*** Opening Data section ***

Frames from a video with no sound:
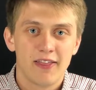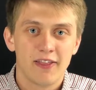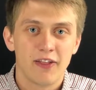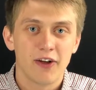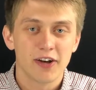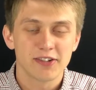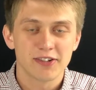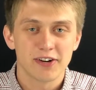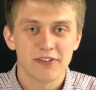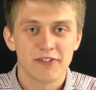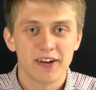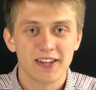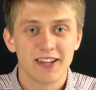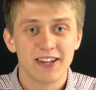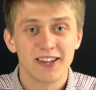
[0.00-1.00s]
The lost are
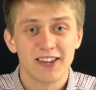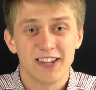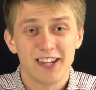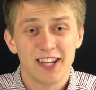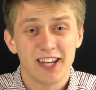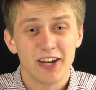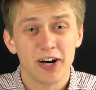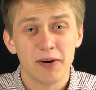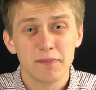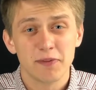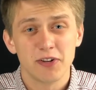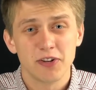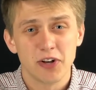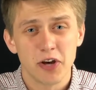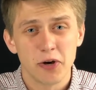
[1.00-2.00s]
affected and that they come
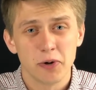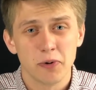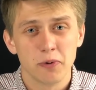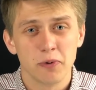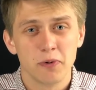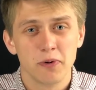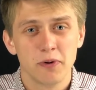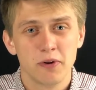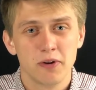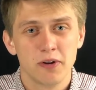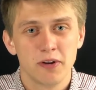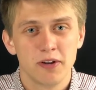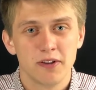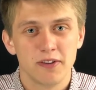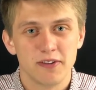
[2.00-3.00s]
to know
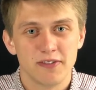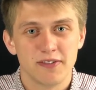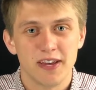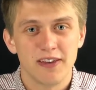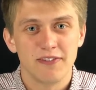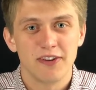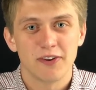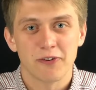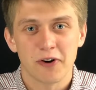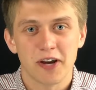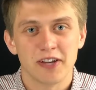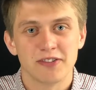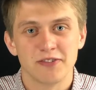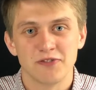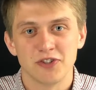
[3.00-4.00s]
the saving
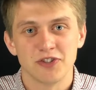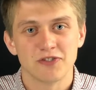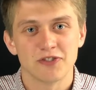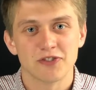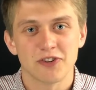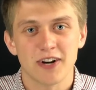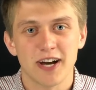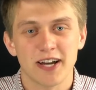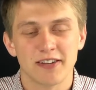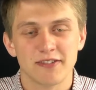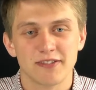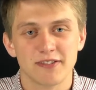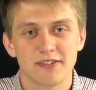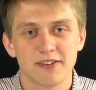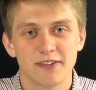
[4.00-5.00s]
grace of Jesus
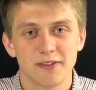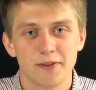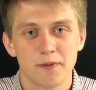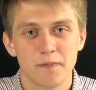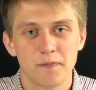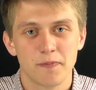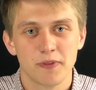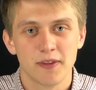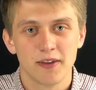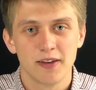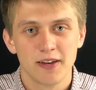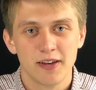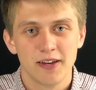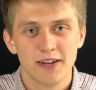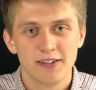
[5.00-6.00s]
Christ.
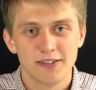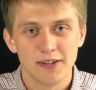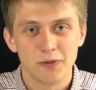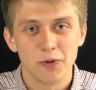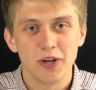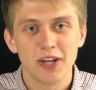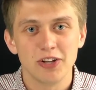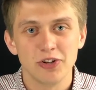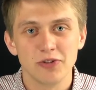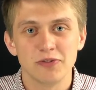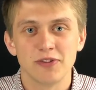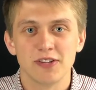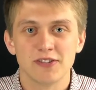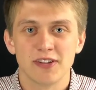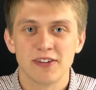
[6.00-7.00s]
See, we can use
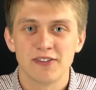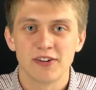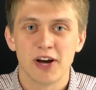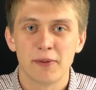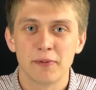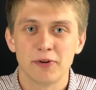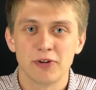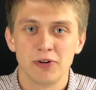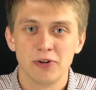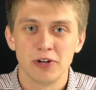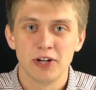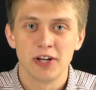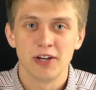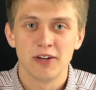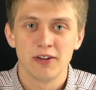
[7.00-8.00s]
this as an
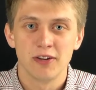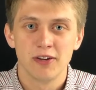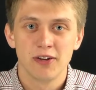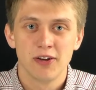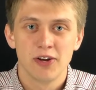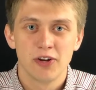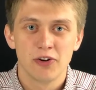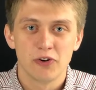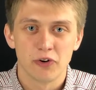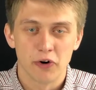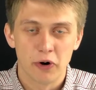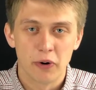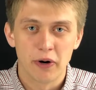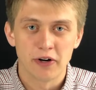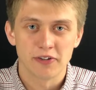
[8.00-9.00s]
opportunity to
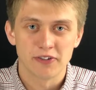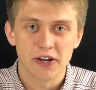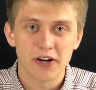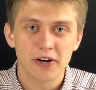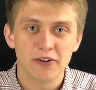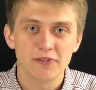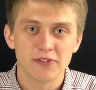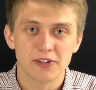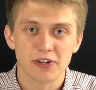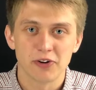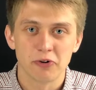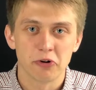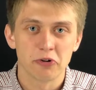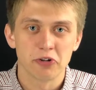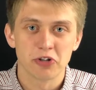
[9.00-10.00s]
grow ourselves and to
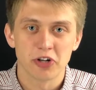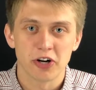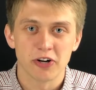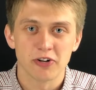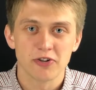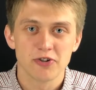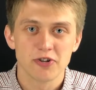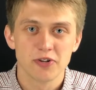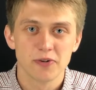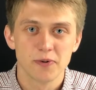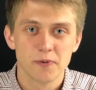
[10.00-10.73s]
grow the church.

*** Closing Data section ***

### Task objective
Exactly as written, give again every line from the one containing "[2.00-3.00s]" through the last line of the material, both included, with the pictures left out.

### Response area
[2.00-3.00s]
to know
[3.00-4.00s]
the saving
[4.00-5.00s]
grace of Jesus
[5.00-6.00s]
Christ.
[6.00-7.00s]
See, we can use
[7.00-8.00s]
this as an
[8.00-9.00s]
opportunity to
[9.00-10.00s]
grow ourselves and to
[10.00-10.73s]
grow the church.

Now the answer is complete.